> _Work instructions_
Copy out exactly the stretch of the listing below that begins at the line containing "[00:00:00.60]" and ends at the line containing "[00:00:01.90]", and copy nothing outside it.
==================================================
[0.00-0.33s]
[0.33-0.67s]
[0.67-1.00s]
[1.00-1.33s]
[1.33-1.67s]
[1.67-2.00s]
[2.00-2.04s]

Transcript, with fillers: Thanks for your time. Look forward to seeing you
==================================================
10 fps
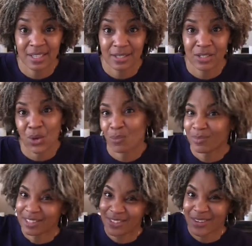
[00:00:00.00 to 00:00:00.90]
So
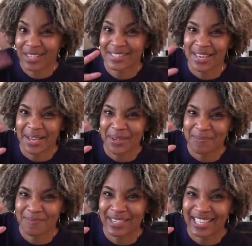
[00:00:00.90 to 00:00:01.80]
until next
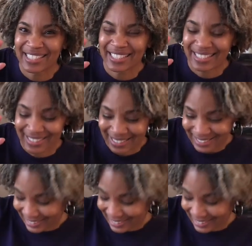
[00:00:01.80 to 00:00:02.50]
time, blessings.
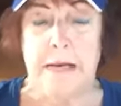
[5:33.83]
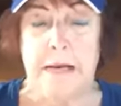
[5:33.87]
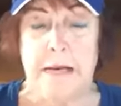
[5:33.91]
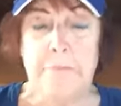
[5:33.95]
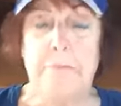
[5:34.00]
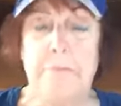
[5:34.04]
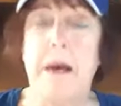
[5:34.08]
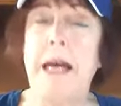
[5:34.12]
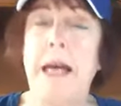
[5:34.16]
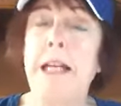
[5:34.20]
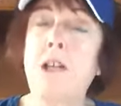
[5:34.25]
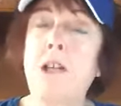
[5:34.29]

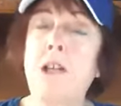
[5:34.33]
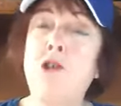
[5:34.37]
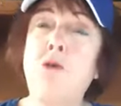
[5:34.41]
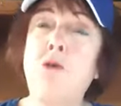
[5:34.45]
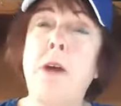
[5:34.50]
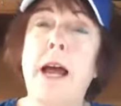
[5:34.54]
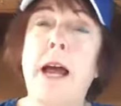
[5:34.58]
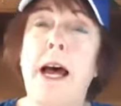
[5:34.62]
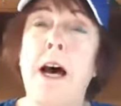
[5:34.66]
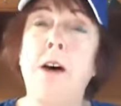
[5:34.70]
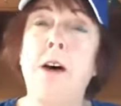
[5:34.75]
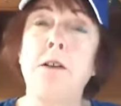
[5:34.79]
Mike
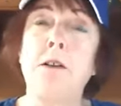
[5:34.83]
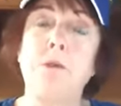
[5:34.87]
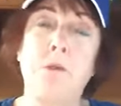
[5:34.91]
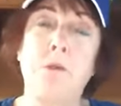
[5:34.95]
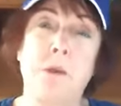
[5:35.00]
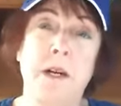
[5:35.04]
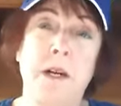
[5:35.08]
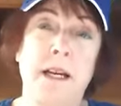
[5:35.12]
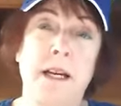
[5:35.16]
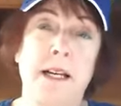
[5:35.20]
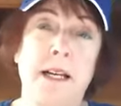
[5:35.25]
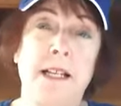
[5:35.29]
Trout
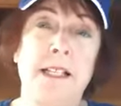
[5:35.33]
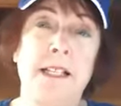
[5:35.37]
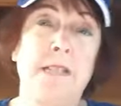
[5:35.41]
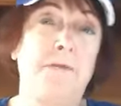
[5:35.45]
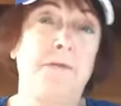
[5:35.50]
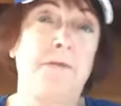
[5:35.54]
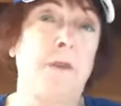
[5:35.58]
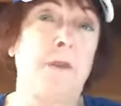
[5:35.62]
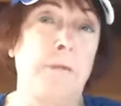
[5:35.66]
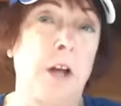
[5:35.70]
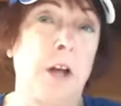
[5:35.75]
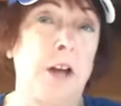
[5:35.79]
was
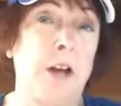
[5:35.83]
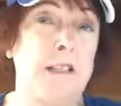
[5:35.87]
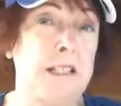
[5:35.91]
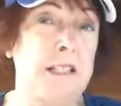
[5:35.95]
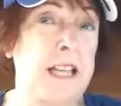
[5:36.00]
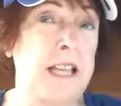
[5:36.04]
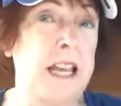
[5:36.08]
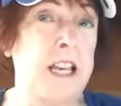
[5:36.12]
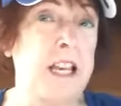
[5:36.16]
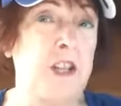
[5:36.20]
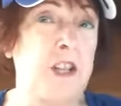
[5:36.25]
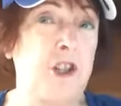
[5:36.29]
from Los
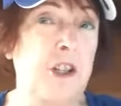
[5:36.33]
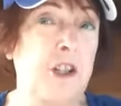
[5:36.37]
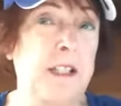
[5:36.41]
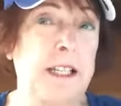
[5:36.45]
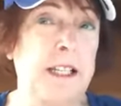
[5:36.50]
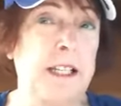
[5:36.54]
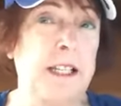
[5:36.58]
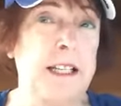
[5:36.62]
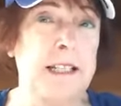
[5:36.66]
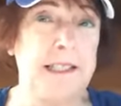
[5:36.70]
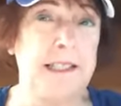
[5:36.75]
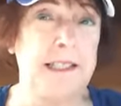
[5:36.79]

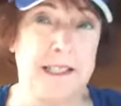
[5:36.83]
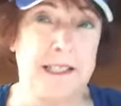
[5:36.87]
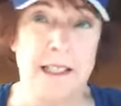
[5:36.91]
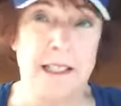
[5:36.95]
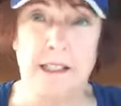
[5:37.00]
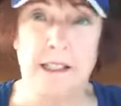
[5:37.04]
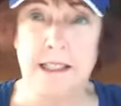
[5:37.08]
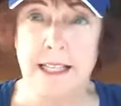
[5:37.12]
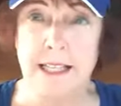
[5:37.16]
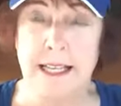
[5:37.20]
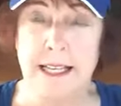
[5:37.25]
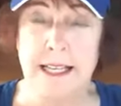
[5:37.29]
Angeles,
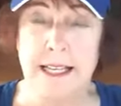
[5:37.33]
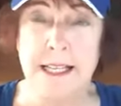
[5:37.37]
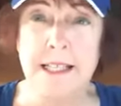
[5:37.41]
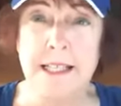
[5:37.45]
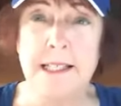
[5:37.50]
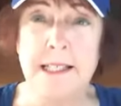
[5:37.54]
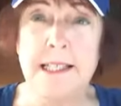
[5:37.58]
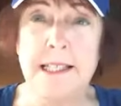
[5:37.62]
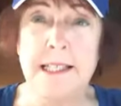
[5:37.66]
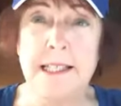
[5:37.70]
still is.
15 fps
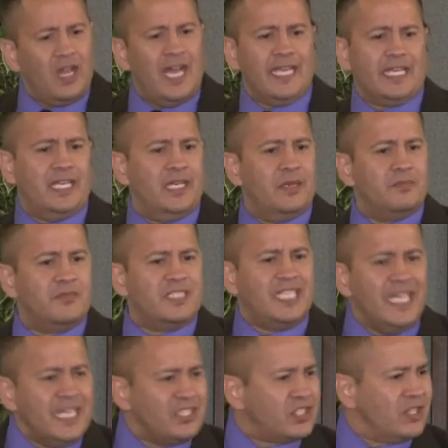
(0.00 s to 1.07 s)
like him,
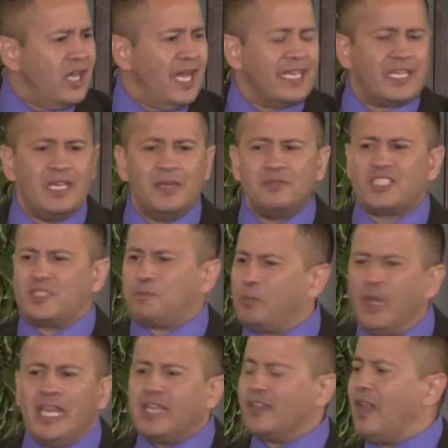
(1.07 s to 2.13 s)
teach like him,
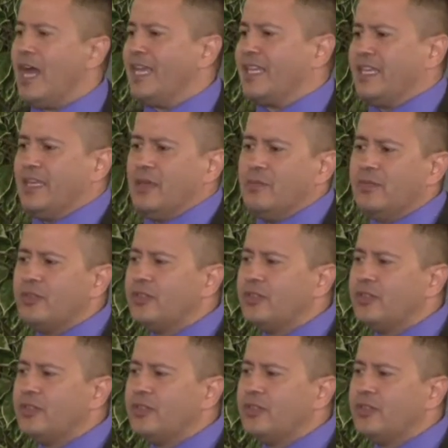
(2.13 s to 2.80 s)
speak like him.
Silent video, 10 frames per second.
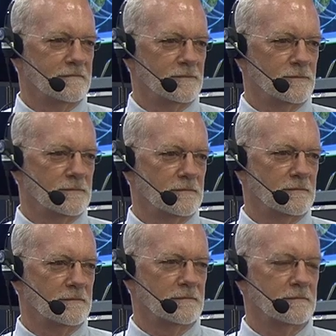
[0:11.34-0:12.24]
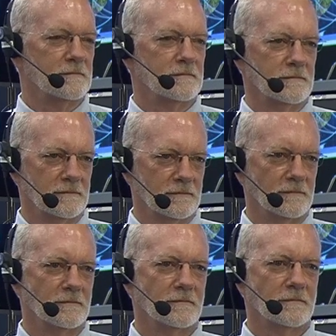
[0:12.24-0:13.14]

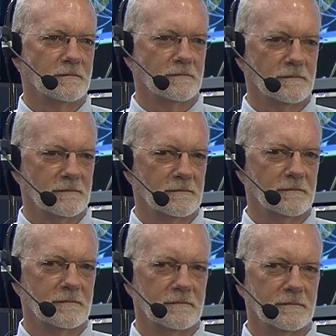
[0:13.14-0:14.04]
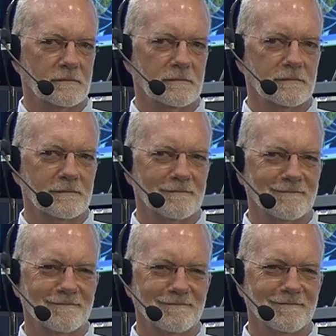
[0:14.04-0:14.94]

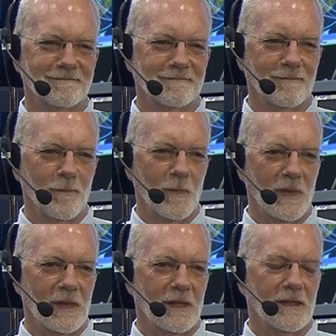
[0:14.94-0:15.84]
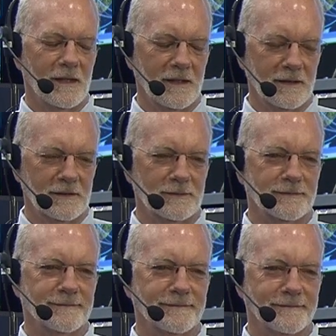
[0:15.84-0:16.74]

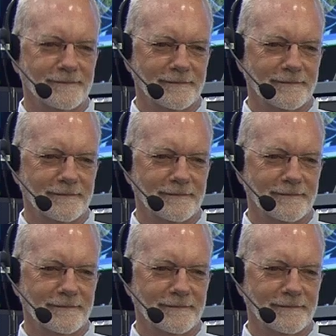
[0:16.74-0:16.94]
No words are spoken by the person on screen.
==================================================
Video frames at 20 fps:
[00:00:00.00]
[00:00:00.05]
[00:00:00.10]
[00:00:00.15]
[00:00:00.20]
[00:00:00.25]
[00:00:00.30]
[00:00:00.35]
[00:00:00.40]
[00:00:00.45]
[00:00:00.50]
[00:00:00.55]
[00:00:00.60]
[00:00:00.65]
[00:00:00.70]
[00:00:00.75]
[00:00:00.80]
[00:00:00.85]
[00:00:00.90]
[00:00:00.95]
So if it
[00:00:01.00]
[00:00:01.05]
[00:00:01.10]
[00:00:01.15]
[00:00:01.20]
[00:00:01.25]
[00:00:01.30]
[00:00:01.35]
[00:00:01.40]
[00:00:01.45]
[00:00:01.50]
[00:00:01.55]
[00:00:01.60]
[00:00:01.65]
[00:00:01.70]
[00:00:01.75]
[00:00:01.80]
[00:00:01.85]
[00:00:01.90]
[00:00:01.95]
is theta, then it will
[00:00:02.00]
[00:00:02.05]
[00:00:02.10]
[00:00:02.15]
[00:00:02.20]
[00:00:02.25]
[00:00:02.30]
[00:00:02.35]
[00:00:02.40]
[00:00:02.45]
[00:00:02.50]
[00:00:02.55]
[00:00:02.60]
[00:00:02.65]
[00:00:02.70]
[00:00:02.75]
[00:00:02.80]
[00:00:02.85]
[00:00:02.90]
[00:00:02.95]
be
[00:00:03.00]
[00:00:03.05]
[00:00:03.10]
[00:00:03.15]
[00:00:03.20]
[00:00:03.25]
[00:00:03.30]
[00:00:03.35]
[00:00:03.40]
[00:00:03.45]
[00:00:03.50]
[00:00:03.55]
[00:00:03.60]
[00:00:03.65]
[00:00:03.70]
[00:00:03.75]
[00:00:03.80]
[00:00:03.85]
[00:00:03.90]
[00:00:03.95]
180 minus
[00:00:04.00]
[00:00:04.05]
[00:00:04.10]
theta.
==================================================
> _Task answer_
[00:00:00.60]
[00:00:00.65]
[00:00:00.70]
[00:00:00.75]
[00:00:00.80]
[00:00:00.85]
[00:00:00.90]
[00:00:00.95]
So if it
[00:00:01.00]
[00:00:01.05]
[00:00:01.10]
[00:00:01.15]
[00:00:01.20]
[00:00:01.25]
[00:00:01.30]
[00:00:01.35]
[00:00:01.40]
[00:00:01.45]
[00:00:01.50]
[00:00:01.55]
[00:00:01.60]
[00:00:01.65]
[00:00:01.70]
[00:00:01.75]
[00:00:01.80]
[00:00:01.85]
[00:00:01.90]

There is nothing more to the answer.